Friday, March 7, 2008

Why I am not a Protestant

I have surfed and sifted and pored over pages of thinkers and prophets, and one thing is clear to me.
I am not a Protestant.

The idea that good religion is all about bad religion is really just a bad idea.
The idea that we are defined by our protesting is an idea that protests against human nature.

And to be a Protestant, literally speaking, is to be one who protests against various doctrines and practices of some other religion that one finds to be offensive, illogical, unbiblical, or some combination thereof.

But as I surf and sift and think about what I've learned (or been unwittingly corrupted by), I see more clearly each day that my world is not composed of negations and denials, at least it should not be composed as such. May it never be so, that is a prayer and yearning of mine. But in some views, it most definitely is so, and it is an ideal for these Protestants.

If you think I am wrong, think about this-entire denominations exist because of protests moving beyond the troubles in Germany that led Martin Luther to write his theses. The Baptists emphasize their name of Baptist, though their overall group would be Protestant. But this name of Baptist is rooted in a protest against those who baptize children prior to their ability to comprehend the significance of such an act. Shortening the name Anabaptist, which means those who baptize again, as in the age of Reformation and schisms adults who grew up Roman Catholic were baptized again, as the first baptism was considered null and void.

And don't think I'm bashing some people just because I think that they deprive their children of a sacrament.

It gets even worse when you follow denominations whose ideal theologian is John Calvin. There are sets of Presbyterians who will not get along because one set thinks that Cornelius Van Til is better than Gordon Clark, and vice versa. They both agree that the detailed and systematic Westminster Confession of Faith is accurate, but one thinks that God's knowledge of the world is not discursive, whereas the other views analogous knowledge to be self-stultifying. If you made it through those phrases with no stumbling, you know what I'm talking about. If you felt like shrugging, just realize that these people are both serious scholars on epistemology but due to some technical differences seeing eye to eye was impossible.

The argument over whether any Christian should call themselves Protestants can be reduced and distilled to this-are you one who will say on your death bed, something to the effect of, "That transubstantiation nonsense is all rot!" Or will you cry out to God and your family, in thankfulness for the life you have had, thankful (or perhaps fearful) for your faith that can sustain you as you walk through the valley of the shadow of death?

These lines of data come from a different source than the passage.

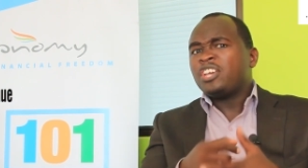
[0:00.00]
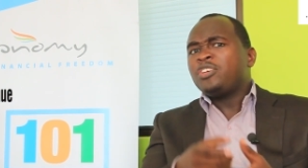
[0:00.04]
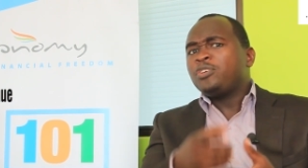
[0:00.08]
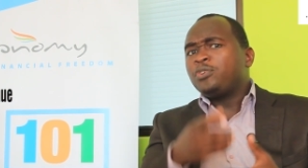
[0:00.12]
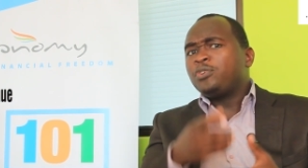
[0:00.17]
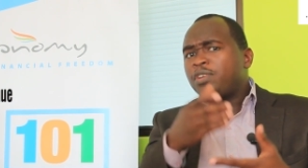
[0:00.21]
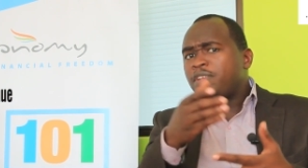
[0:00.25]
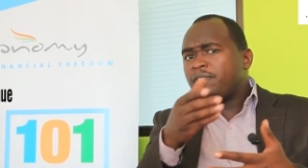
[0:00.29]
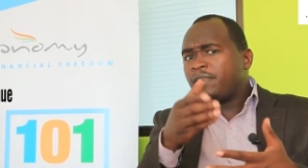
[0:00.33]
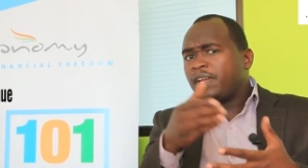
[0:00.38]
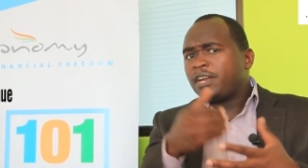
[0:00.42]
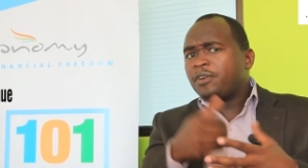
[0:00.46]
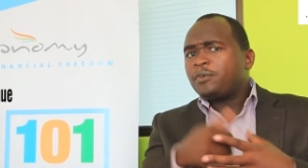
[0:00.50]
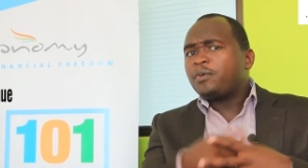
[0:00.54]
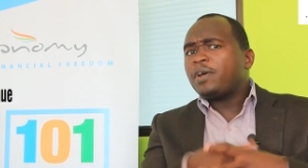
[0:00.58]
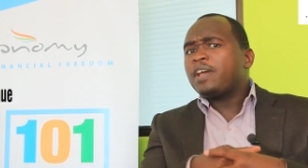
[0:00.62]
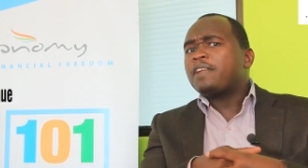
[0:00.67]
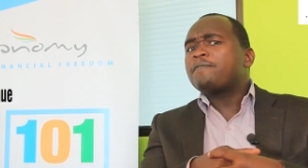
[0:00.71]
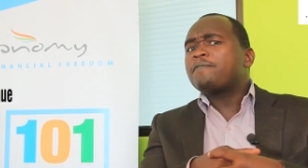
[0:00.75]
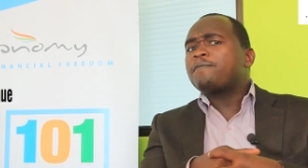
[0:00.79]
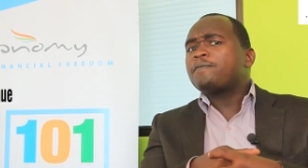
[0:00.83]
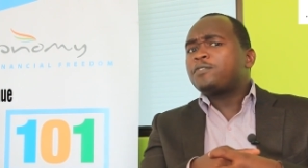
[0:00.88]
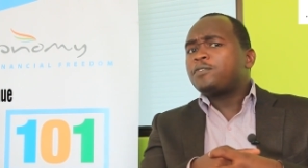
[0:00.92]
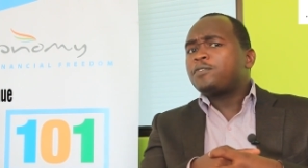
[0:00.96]
You'd even
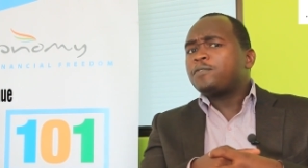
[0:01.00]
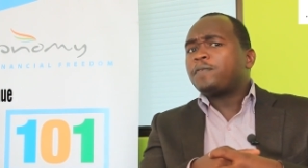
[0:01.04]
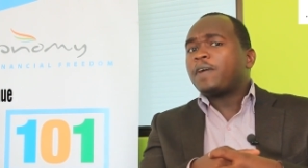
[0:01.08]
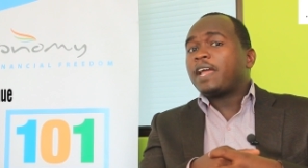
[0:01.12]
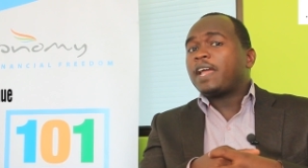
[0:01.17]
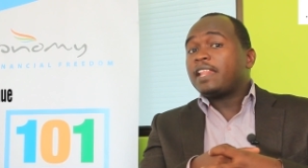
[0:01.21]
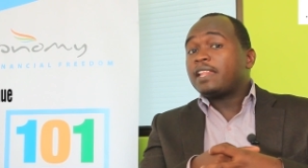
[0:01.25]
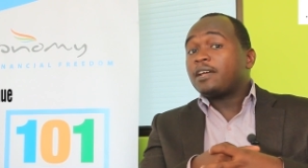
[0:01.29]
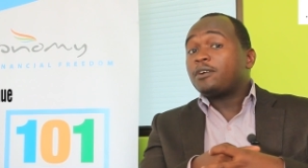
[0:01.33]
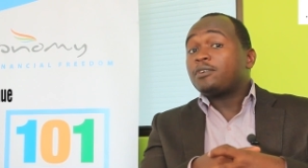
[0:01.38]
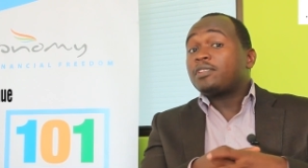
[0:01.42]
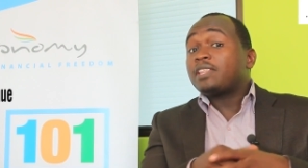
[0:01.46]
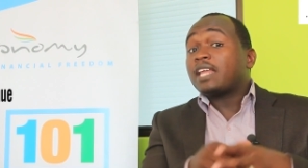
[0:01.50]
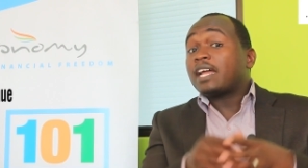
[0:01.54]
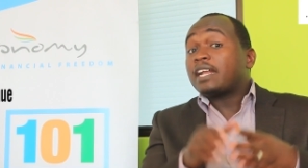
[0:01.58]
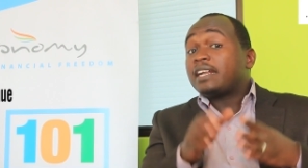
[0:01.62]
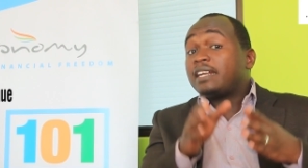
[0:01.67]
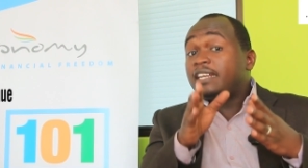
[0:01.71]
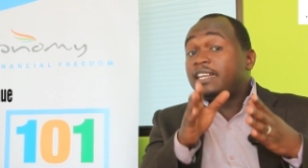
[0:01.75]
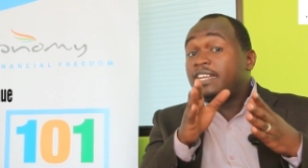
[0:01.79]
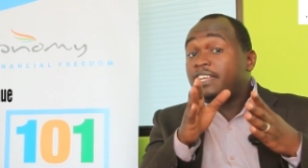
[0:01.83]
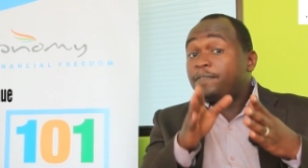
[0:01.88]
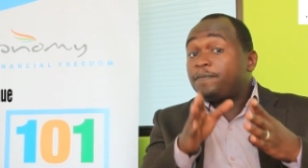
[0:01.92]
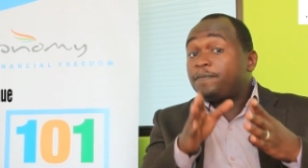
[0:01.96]
go to find out
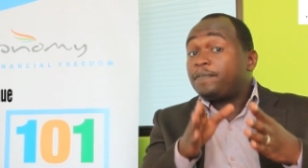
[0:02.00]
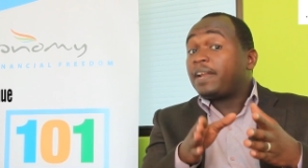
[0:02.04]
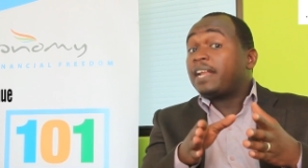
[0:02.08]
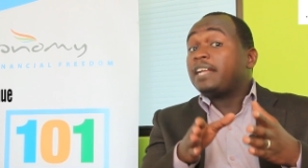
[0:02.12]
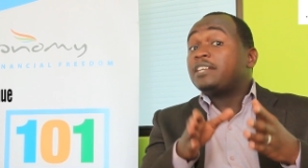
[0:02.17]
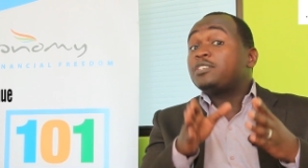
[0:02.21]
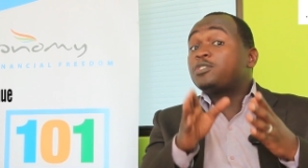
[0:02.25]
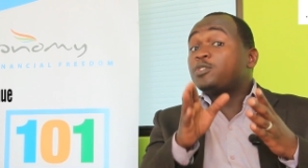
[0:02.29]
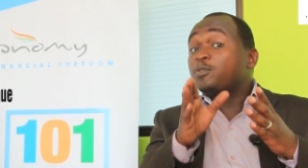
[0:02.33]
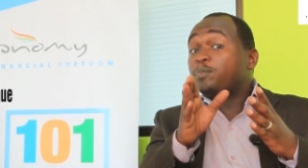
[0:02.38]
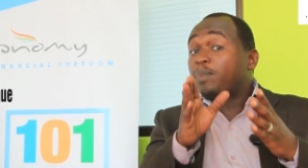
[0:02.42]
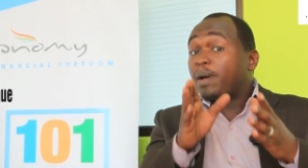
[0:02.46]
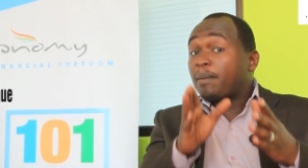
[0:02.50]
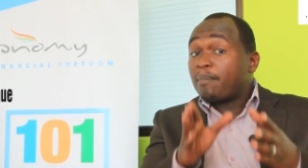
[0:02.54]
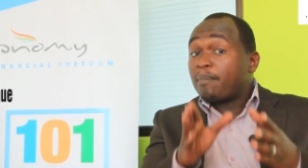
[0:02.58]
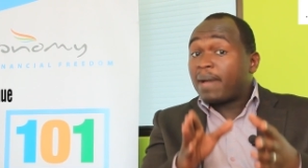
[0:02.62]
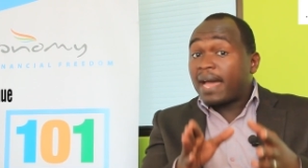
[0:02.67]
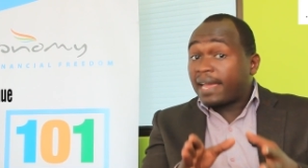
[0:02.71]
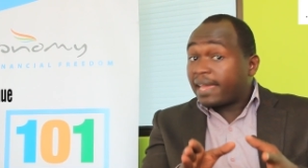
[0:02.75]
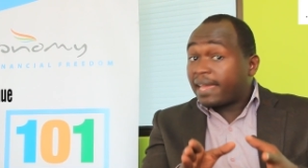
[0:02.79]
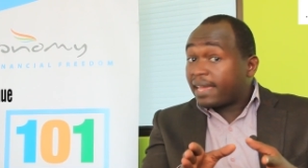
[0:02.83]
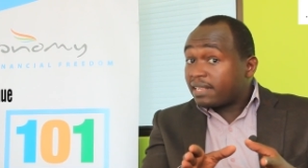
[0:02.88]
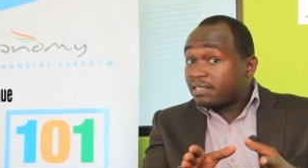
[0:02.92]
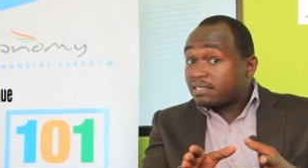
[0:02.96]
that different
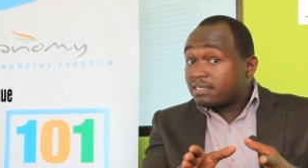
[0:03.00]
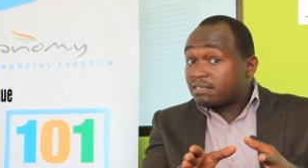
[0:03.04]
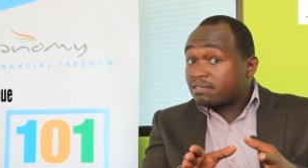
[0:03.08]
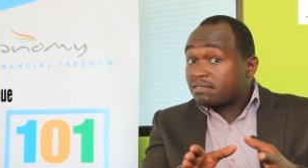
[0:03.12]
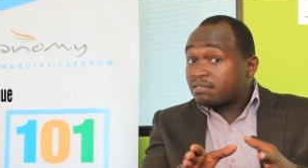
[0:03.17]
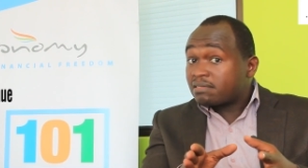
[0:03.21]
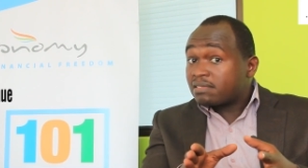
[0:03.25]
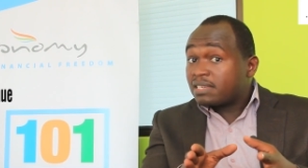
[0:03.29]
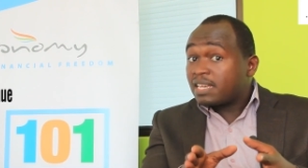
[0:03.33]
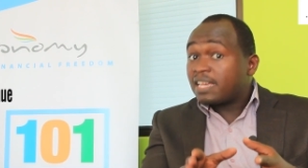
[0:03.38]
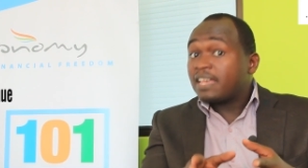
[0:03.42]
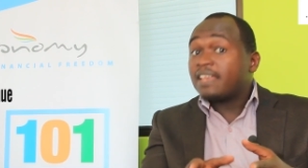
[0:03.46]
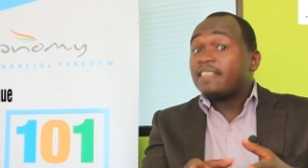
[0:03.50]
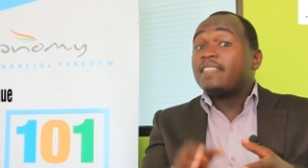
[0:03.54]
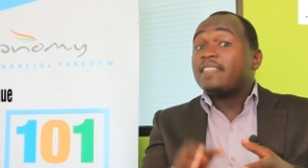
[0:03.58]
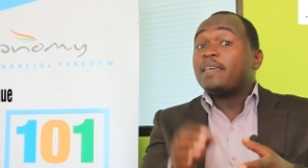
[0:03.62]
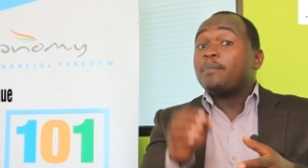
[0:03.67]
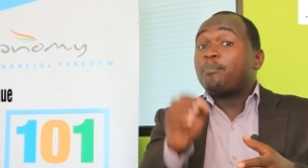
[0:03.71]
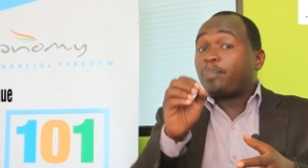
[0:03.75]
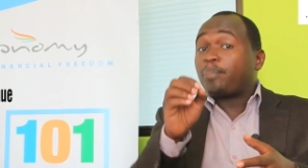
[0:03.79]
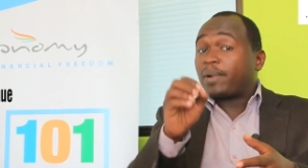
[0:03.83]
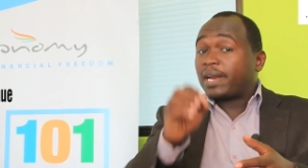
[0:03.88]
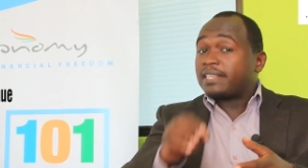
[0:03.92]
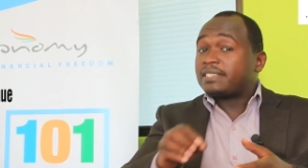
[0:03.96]
supermarkets, the
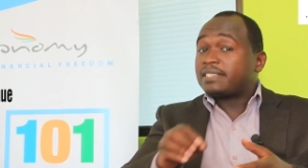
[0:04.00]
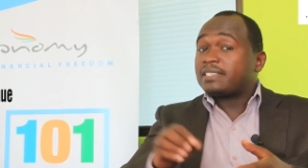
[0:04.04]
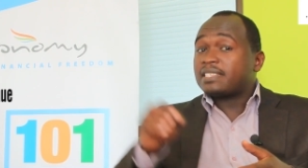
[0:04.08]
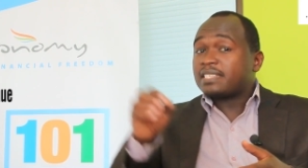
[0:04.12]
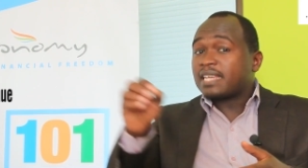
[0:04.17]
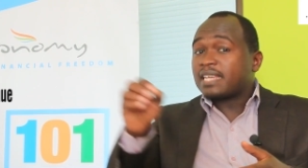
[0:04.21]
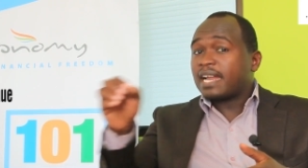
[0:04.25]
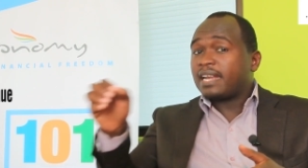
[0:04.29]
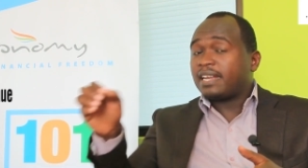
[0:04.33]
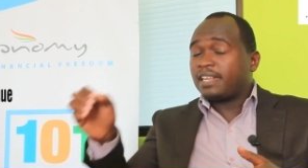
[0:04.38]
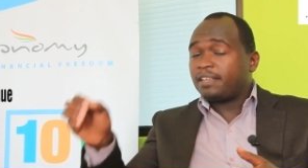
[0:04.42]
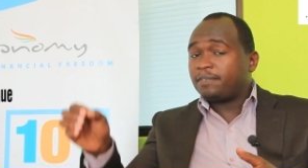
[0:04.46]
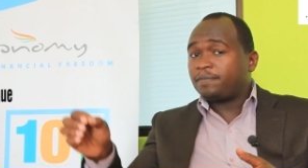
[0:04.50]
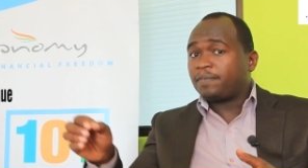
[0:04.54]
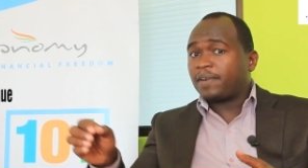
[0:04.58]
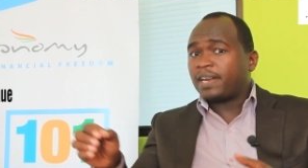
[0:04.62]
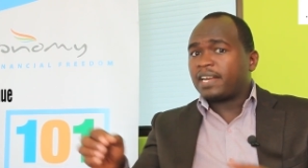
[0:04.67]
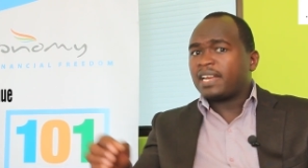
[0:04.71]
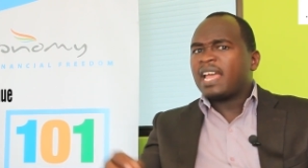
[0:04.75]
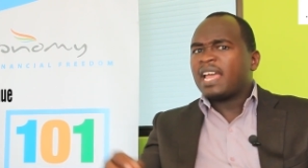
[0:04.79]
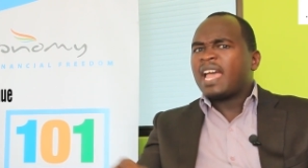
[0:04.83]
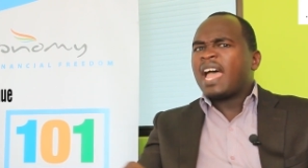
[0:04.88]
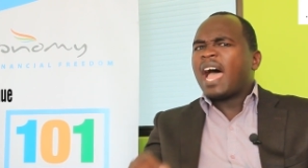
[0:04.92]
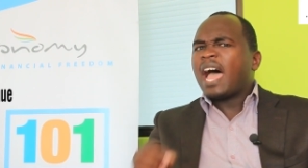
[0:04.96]
prices are
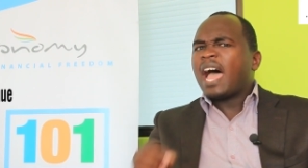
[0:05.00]
different.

If someone else were to describe you in one brief paragraph, would those words be chiefly about the sins you bemoan, the vices you avoid, and the people that you cannot stand? Or would that person speak of the things that you love and hold dear, and how you are one who seeks to foster those things that you adore? As for myself, some may write of me in a negative manner, and I have given much ammunition throughout my life to support that portrayal, but as I have walked down this road of life I see how wrong that way of thinking is.

Put another way, are you a Christian because of who God is, or who He isn't?
If the former, why would you ever call yourself something based on who He isn't?
I do not want to call myself the man who has no love for the trash of this world. I am truly a father, husband and friend of people that I cherish. I am not the guy who does not want to see the bad guys stop their corruption. Who I am is a person who wants to make this world a better place.

I most definitely protest against things, but to have those things become definitive of who I am is to ruin my sight of what matters in this life most. It is to have those protests become tyrannical over who I really am.


Maybe you're sensitive about this post because of tradition, familiarity, and the like. Let's step back and think about a completely different sense in which negation is not enough. Think about something such as the philosophy of punk rock. Is it great to simply hate an establishment, a set of mores that are repugnant? Or is it more important to look at the world in terms of the better days that could be had if society was not so obsessed with triviality #x?

In the same sense, if our religious stance is simply not Roman Catholic, we are nothing but empty complaints about wrongs. I don't think anyone would disagree with this on a conceptual level, but I think some will still insist to walk the party line by defining themselves with a phrase like Protestant, which is merely negative. As for me, those days are past me, thankfully.

Just as I have argued elsewhere that Augustine got it write when he said that evil was a privation, so too do I think that calling one's self a Protestant is really coming short of what we could possibly be. It's coming short of what we were made to be, a new creation that stands for something good for the sake of something good, not to exist as demolition machines that merely rip apart what is flawed.

It is what we should be, at least.

3 comments:

the mumpers said...

I absolutely agree. I’m totally opposed to religious denominations based entirely on their opposition to others. You and I should get together and form our own denomination – the Anti-protestants. :)

foldreformer said...

well written, thanks
k

Jonathan said...

Good thoughts, brother. Of course, the kicker here is that even the first Protestants didn't want to call themselves "Protestant." They claimed to be nothing other than catholic Christians whose concern it was to reform the catholic church. I would suggest that getting back to the original catholic identity of the churches which come from the Reformation tradition is essential if that tradition is to survive at all. There are no doubt elements of protest involved in what the Reformers were trying to do, but the areas of protest were always secondary to the primary, positive concern, which was the proclamation of the Gospel of Jesus Christ to all people.